We sat in the room later.

"Everything's fine?" He worriedly asked.

"Yeah the baby's fine but take care of Mahnoor she looks weak" she said going across the notes.

"Anything I should specifically do to help" he asked again.

"Oh yeah" she halted keeping down the file. "Take extra care of her,she's conceived in this short period again. She still weak from the abortion,take care of her eati--"

"Abortion? You mean miscarriage!?" He corrected. My heart dropped. Allah please save me!

"Um...ahh...yeah miscarriage" she said confused.

Burhan just snatched the notes while she warned him to do so
I was pale in fright. He read the notes and looked over at me.

"That was an abortion?!" He asked in a whisper,

"....No" I shook my head.

"Don't lie to me Mahnoor!" He slammed the file on the table.

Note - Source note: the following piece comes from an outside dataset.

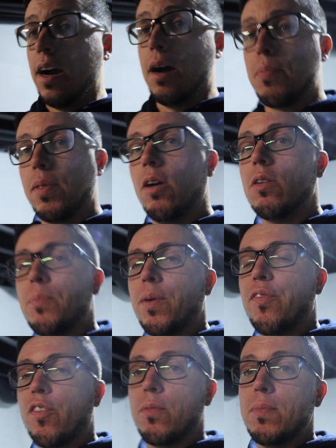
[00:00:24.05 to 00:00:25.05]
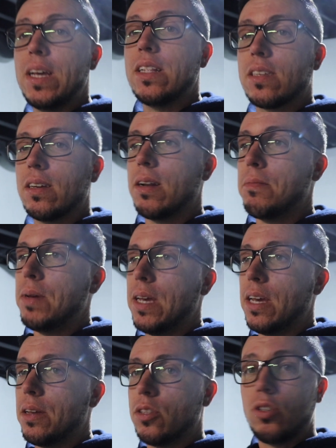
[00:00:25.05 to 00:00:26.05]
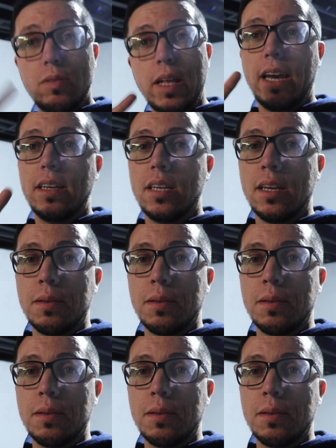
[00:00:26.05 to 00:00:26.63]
upload, but for me it's gonna be 2 days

"Please let me explain" I pleaded guilty.

He looked around and his lips pressed,his features hardened.

He bursted out of the door. I followed him swiftly. I kept calling him by ,"Hear me!" When we reached in the lobby he yelled "we had enough sins! Why did you commit such a cold hearted murder! "

"Burhan I Did it for us! Please hear me once!" I pleased him Again as we became the point of attention for people to stare.

"Why should I hear you! You are a murderer!" He pushed me and walked away.

I sat in the car and he was angry like I haven't seen him before,my lord has twisted my life so much that I cannot ever be relieved!